• Work to complete:
Omit the pictures found among the records and print everything else exactly as it stands.

• Provided information:
[Start of section]

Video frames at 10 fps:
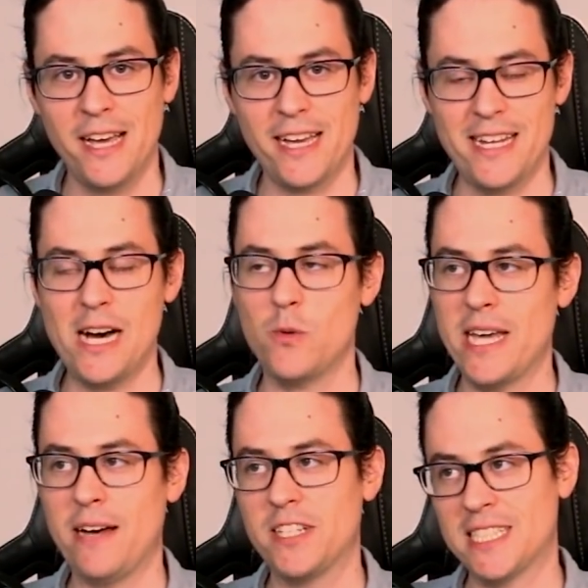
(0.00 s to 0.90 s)
And now we
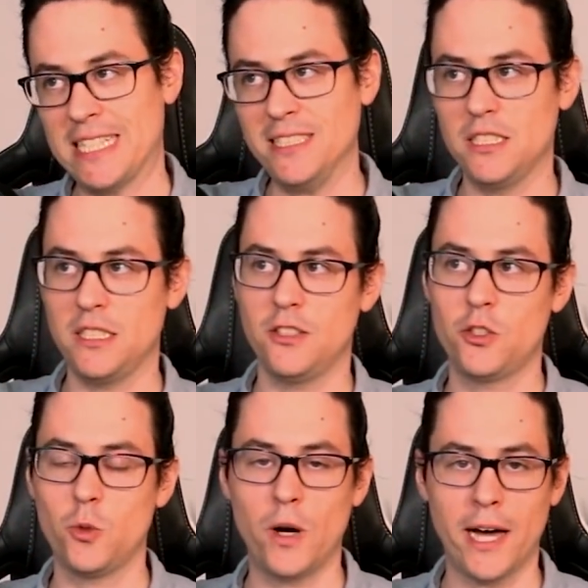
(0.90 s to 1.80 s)
have ascended
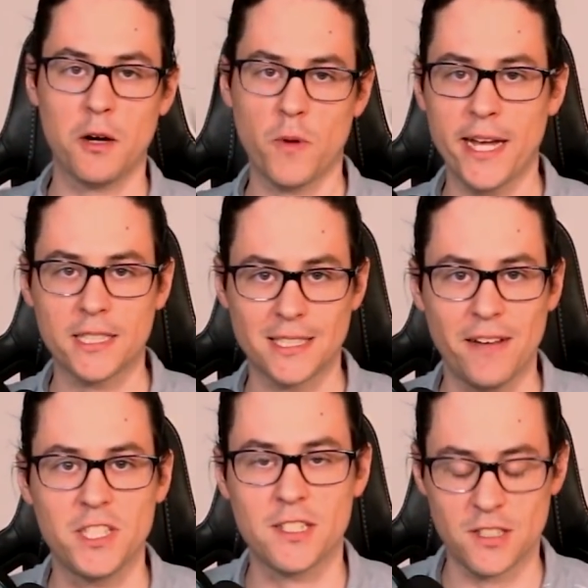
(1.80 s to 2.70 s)
to high rank
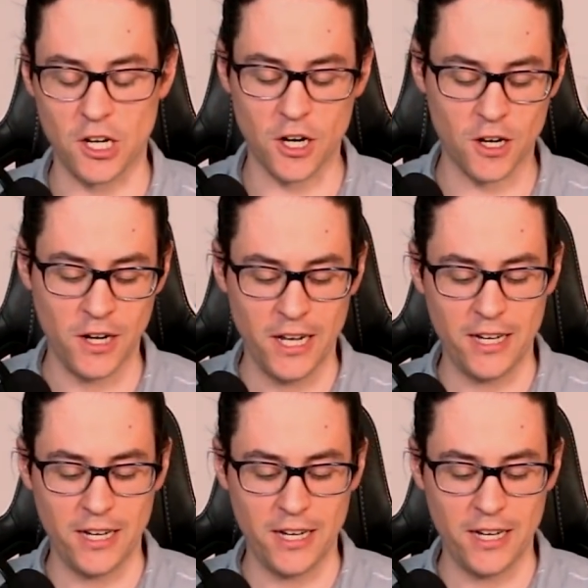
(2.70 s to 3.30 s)
7-star.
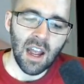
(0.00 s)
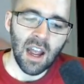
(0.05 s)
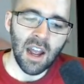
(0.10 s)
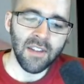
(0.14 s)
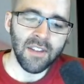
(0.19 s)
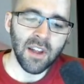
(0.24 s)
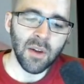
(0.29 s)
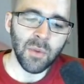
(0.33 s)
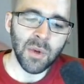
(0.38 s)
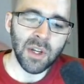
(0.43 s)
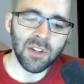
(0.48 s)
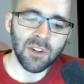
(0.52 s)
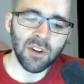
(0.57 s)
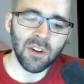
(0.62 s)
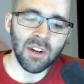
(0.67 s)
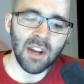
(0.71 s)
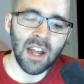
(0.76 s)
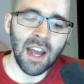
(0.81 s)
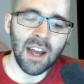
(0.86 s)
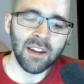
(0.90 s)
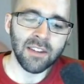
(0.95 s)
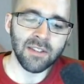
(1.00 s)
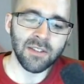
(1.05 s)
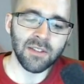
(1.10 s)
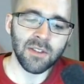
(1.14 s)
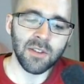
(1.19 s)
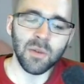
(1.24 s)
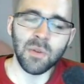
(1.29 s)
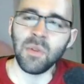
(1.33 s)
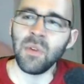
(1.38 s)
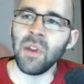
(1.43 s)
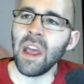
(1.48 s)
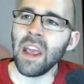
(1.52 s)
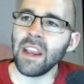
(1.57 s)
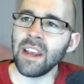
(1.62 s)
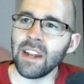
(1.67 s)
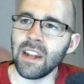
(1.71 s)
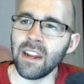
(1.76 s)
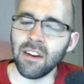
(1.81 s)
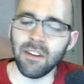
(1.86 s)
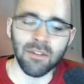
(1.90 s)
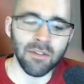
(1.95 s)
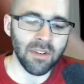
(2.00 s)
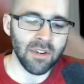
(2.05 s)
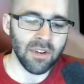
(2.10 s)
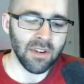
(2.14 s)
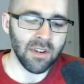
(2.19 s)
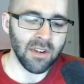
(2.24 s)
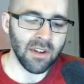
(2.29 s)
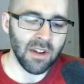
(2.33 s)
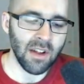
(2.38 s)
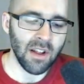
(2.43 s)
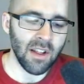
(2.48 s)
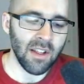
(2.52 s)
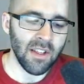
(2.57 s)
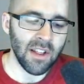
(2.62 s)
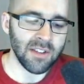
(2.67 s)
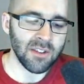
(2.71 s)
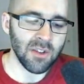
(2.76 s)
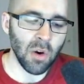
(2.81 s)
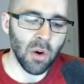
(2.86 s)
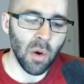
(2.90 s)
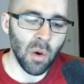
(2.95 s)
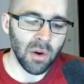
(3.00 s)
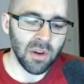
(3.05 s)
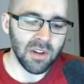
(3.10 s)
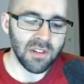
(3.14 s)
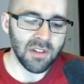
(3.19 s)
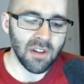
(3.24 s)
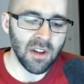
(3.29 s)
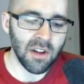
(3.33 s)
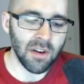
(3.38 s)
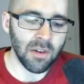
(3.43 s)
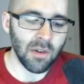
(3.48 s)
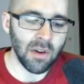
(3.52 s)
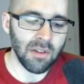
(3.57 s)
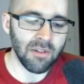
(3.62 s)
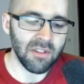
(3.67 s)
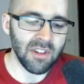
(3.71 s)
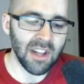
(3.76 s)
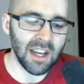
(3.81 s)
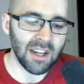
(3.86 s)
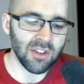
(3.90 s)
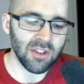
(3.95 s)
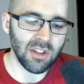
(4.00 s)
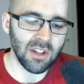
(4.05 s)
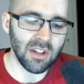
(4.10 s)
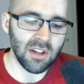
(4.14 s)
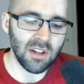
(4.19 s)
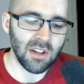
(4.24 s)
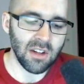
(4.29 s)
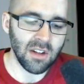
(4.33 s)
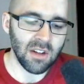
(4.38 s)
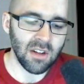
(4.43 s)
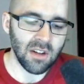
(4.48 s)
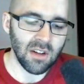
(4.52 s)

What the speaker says: And then we turn x to negative. That's a horizontal reflection.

[End of section]

• Written reply:
Video frames at 10 fps:
(0.00 s to 0.90 s)
And now we
(0.90 s to 1.80 s)
have ascended
(1.80 s to 2.70 s)
to high rank
(2.70 s to 3.30 s)
7-star.
(0.00 s)
(0.05 s)
(0.10 s)
(0.14 s)
(0.19 s)
(0.24 s)
(0.29 s)
(0.33 s)
(0.38 s)
(0.43 s)
(0.48 s)
(0.52 s)
(0.57 s)
(0.62 s)
(0.67 s)
(0.71 s)
(0.76 s)
(0.81 s)
(0.86 s)
(0.90 s)
(0.95 s)
(1.00 s)
(1.05 s)
(1.10 s)
(1.14 s)
(1.19 s)
(1.24 s)
(1.29 s)
(1.33 s)
(1.38 s)
(1.43 s)
(1.48 s)
(1.52 s)
(1.57 s)
(1.62 s)
(1.67 s)
(1.71 s)
(1.76 s)
(1.81 s)
(1.86 s)
(1.90 s)
(1.95 s)
(2.00 s)
(2.05 s)
(2.10 s)
(2.14 s)
(2.19 s)
(2.24 s)
(2.29 s)
(2.33 s)
(2.38 s)
(2.43 s)
(2.48 s)
(2.52 s)
(2.57 s)
(2.62 s)
(2.67 s)
(2.71 s)
(2.76 s)
(2.81 s)
(2.86 s)
(2.90 s)
(2.95 s)
(3.00 s)
(3.05 s)
(3.10 s)
(3.14 s)
(3.19 s)
(3.24 s)
(3.29 s)
(3.33 s)
(3.38 s)
(3.43 s)
(3.48 s)
(3.52 s)
(3.57 s)
(3.62 s)
(3.67 s)
(3.71 s)
(3.76 s)
(3.81 s)
(3.86 s)
(3.90 s)
(3.95 s)
(4.00 s)
(4.05 s)
(4.10 s)
(4.14 s)
(4.19 s)
(4.24 s)
(4.29 s)
(4.33 s)
(4.38 s)
(4.43 s)
(4.48 s)
(4.52 s)

What the speaker says: And then we turn x to negative. That's a horizontal reflection.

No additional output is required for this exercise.